In Nürnberg und Berlin gibt es sie schon, die Niederlande wollen sie einrichten: Spezielle Einrichtungen für schwule, lesbische, bisexuelle und transgender Flüchtlinge. Diese werden in herkömmlichen Flüchtlingsheimen oft weiter schikaniert. Nun will die sozialdemokratische LSBTI-Organisation SoHo auch in Wien eine besondere Betreuung für diese Gruppe.

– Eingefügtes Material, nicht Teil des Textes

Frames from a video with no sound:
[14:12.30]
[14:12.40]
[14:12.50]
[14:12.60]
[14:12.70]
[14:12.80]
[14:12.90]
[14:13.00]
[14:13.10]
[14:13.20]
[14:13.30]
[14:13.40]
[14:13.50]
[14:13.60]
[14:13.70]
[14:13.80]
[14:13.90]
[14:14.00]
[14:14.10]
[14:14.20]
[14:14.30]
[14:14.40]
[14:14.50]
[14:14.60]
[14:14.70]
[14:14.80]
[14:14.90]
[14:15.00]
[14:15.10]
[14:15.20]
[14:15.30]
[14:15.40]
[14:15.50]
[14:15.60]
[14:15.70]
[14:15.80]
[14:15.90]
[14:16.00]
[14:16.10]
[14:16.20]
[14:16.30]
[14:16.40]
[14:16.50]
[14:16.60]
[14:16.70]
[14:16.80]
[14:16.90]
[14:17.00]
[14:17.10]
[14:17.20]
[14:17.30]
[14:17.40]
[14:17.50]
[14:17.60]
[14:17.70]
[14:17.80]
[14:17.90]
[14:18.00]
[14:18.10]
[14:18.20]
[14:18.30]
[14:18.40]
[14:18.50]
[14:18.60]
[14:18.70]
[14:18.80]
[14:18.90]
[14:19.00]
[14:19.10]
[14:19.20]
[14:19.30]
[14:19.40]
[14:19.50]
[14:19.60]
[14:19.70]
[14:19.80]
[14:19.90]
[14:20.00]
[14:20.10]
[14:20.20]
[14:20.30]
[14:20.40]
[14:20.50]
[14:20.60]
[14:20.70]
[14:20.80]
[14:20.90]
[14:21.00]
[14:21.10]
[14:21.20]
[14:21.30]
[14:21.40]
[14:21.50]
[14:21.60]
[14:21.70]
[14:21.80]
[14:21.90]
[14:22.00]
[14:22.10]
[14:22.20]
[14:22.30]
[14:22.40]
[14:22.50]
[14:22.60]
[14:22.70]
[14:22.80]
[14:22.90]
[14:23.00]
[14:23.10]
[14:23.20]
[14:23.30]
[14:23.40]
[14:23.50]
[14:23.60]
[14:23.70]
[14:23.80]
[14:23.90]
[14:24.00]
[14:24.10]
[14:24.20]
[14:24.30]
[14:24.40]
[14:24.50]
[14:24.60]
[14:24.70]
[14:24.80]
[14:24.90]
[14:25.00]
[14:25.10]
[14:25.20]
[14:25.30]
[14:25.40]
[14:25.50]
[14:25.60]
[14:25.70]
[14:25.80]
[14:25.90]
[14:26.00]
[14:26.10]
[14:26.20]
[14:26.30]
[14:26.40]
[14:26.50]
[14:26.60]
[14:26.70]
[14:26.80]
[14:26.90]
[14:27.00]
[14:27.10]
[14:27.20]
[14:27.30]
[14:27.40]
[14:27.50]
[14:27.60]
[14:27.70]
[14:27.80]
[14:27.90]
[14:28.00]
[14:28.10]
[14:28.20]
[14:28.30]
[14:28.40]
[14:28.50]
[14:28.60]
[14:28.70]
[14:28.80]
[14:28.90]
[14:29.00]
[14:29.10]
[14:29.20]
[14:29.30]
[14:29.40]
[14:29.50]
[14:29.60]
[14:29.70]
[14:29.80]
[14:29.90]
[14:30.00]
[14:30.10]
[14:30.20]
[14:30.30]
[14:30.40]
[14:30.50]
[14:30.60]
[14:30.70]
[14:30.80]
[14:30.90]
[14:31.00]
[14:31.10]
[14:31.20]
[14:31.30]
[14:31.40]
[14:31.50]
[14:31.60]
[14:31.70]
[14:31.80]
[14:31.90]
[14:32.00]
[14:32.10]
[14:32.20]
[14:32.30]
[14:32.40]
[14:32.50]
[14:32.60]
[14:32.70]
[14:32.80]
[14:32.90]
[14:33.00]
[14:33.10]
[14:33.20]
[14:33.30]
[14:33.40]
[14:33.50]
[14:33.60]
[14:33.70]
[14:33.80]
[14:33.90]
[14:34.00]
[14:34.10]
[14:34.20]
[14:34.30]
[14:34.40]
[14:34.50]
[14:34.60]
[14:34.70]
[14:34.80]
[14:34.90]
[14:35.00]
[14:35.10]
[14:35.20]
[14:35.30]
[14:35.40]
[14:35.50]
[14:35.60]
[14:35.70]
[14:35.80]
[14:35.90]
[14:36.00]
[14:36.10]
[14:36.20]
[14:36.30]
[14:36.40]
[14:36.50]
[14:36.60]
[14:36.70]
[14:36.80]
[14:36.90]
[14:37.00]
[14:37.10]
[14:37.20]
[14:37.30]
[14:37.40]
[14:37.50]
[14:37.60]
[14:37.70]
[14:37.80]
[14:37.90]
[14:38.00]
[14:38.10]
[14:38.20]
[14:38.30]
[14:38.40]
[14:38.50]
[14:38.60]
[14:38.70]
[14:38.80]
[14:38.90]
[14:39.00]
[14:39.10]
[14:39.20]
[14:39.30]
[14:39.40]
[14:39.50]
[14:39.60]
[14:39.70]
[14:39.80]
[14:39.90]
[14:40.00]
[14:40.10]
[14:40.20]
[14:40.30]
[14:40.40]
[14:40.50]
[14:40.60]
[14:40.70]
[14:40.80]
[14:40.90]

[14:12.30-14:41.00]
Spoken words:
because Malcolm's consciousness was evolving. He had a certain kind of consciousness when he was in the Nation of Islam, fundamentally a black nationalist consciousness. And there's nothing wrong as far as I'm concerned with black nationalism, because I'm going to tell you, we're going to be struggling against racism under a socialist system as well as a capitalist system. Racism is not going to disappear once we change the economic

Sie bringt am Samstag einen entsprechenden Antrag beim Landesparteitag der Wiener SPÖ ein. „Lesbische, schwule, Trans- und Inter-Flüchtlinge sind oft in einer besonders prekären Lage und werden auf vielfache Weise ausgenutzt und diskriminiert“, heißt es in dem Antrag. Deshalb sei es notwendig, „Räume und Strukturen zu schaffen, in denen sie geschützt sind“. Entsprechende Wohngruppen sollen von Organisationen der Zivilgesellschaft aufgebaut werden.

Die Rosa Lila Villa hat deshalb bereits ein Wohnprojekt für LGBT-Flüchtlinge auf die Beine gestellt. Doch die Kapazitäten reichen nicht – deshalb der Antrag der SoHo. Ob er von den Delegierten angenommen wird, entscheidet sich am Samstag.